Metadata-Version: 2.1
Name: datgan
Version: 2.0.1
Summary: Generative adversarial network with integrated expert knowledge for synthesizing tabular data
Home-page: https://github.com/glederrey/DATGAN
Author: Gael Lederrey
Author-email: gael.lederrey@epfl.ch
License: GPLv3
Keywords: datgan
Platform: UNKNOWN
Classifier: Development Status :: 3 - Alpha
Classifier: Intended Audience :: Developers
Classifier: License :: OSI Approved :: GNU General Public License v3 (GPLv3)
Classifier: Natural Language :: English
Classifier: Programming Language :: Python :: 3
Classifier: Programming Language :: Python :: 3.9
Requires-Python: >=3.9
Description-Content-Type: text/markdown
License-File: LICENSE


[![Development Status](https://img.shields.io/badge/Development%20Status-3%20--%20Alpha-green)](https://pypi.org/search/?c=Development+Status+%3A%3A+3+-+Alpha)
[![PyPi Shield](https://img.shields.io/pypi/v/DATGAN.svg)](https://pypi.python.org/pypi/DATGAN)
[![Downloads](https://pepy.tech/badge/datgan)](https://pepy.tech/project/datgan)

# DATGAN
Directed Acyclic Tabular GAN (**DATGAN**) for integrating expert knowledge in synthetic tabular data generation.
- License: [GPLv3](https://github.com/glederrey/DATGAN/blob/master/LICENSE)
- Development Status: [Alpha](https://pypi.org/search/?q=&o=&c=Development+Status+%3A%3A+3+-+Alpha)
- Homepage: https://github.com/glederrey/DATGAN

> **The preprint of the article for this model should be available on arXiv by mid-March.**

## Overview

The **DATGAN** is a synthesizer for tabular data. It uses LSTM cells to generate synthetic data for continuous and 
categorical variable types. In addition, a Directed Acyclic Graph (DAG) can be provided to represent the structure 
between the variables and help the model to perform better.

## Requirements

The current version (v2.0.0) of the **DATGAN** works with Python 3.9 (earlier versions have not been tested) and 
Tensorflow 2. We, thus, recommend the user to set up a [virtualenv](https://virtualenv.pypa.io/en/latest/). 

## Installation

We provide a [complete installation guide](https://github.com/glederrey/DATGAN/blob/master/INSTALL.md) 
using conda and setting up a virtualenv. Please follow this guide to properly set up everything and make sure that you 
can use the DATGAN as intended.

## Testing the DATGAN

You can clone this repository and use the notebooks provided in the folder [example](https://github.com/glederrey/DATGAN/tree/main/example) 
to train the **DATGAN** and use the evaluation metrics provided in this repository.

# Data Format

## Input
The **DATGAN** uses tabular data loaded with the `pandas` library. This table must follow these rules:
- has no missing values
- has columns of types `int`, `float`, `str` or `bool`.
- each column contains data of only one type. 
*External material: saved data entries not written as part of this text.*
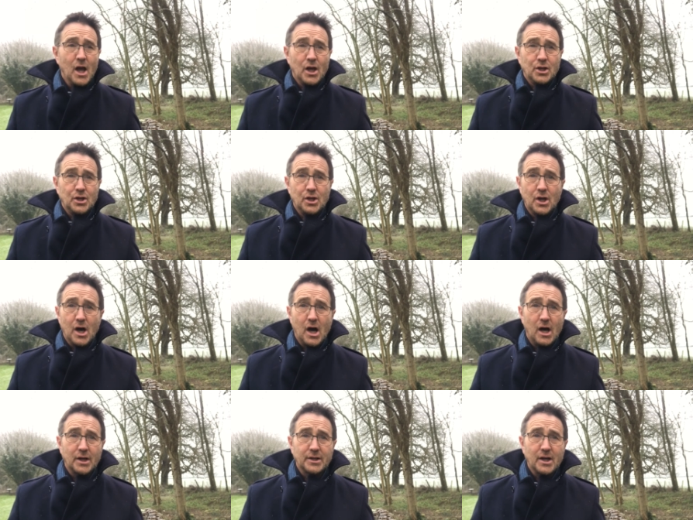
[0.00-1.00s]

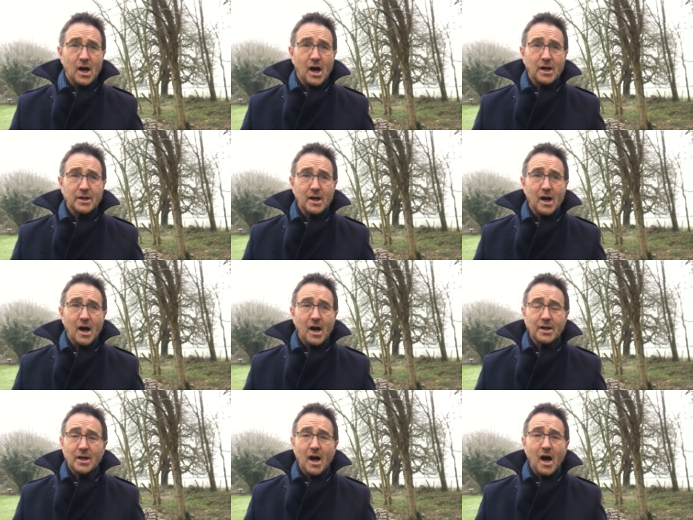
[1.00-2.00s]
Ya, ya, ya,
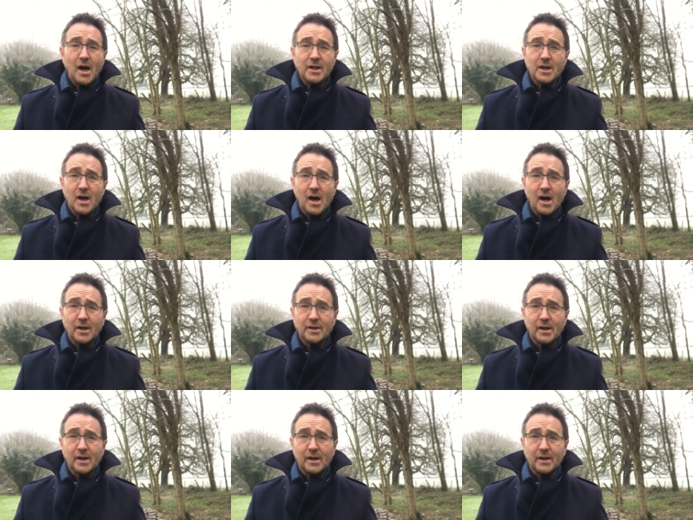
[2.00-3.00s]
ya, ya,
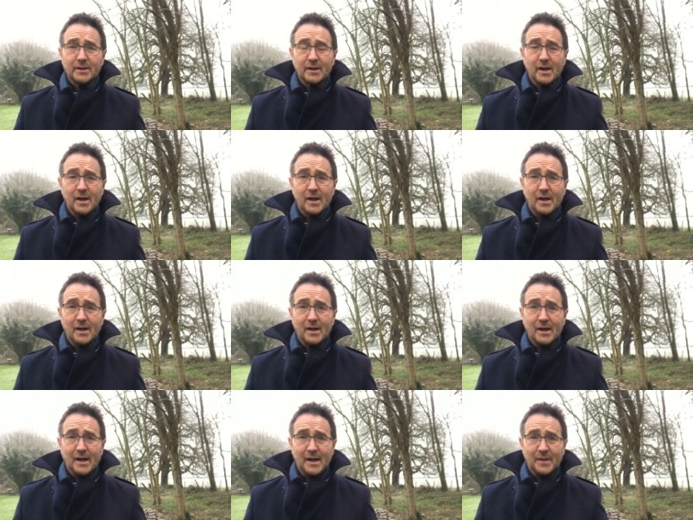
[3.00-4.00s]
ya,
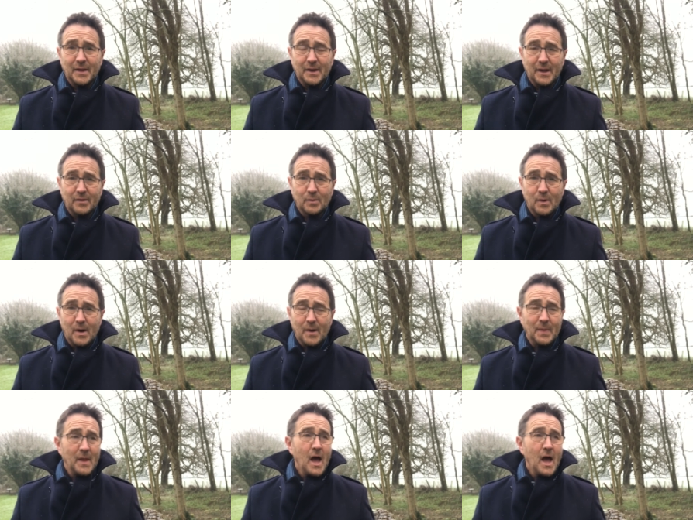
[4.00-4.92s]
ya. And the next one.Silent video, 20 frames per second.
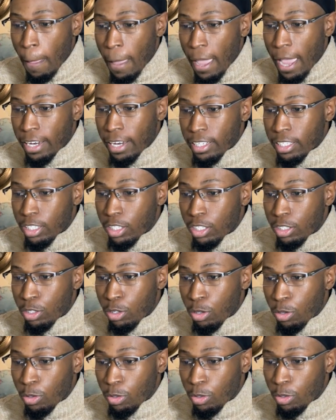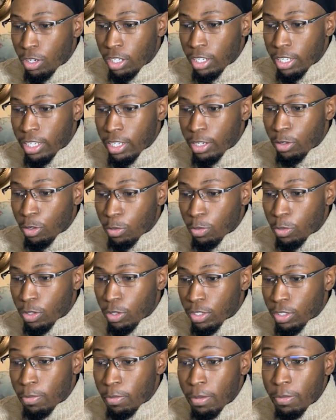and it's totally normal
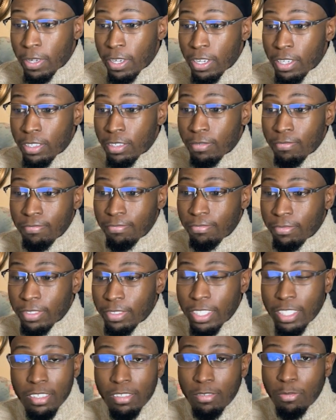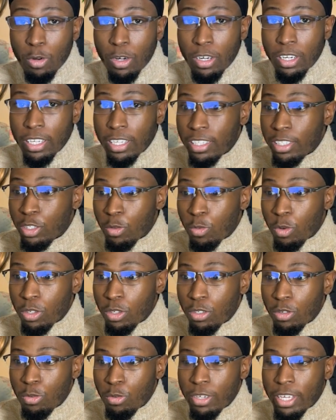simply because this one is the
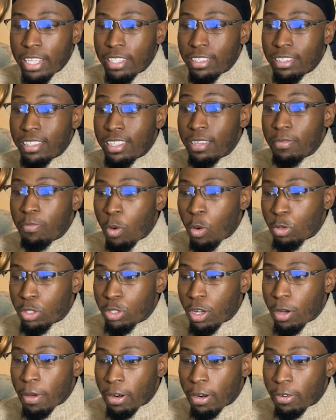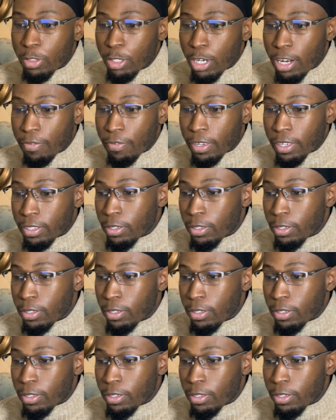one who gets the most amount of traffic.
**NOTE**: It is important to identify which columns are considered continuous and which are considered categorical. 
For example, columns with discrete distributions have to be defined as continuous columns.

## Output
The output of the **DATGAN** is a table of synthetic data with the same columns as the input table and as many rows as 
requested.

# Tutorial
In this short tutorial we will guide you through a series of steps that will help you to get started with the most basic 
usage of **DATGAN** in order to generate samples from a given dataset.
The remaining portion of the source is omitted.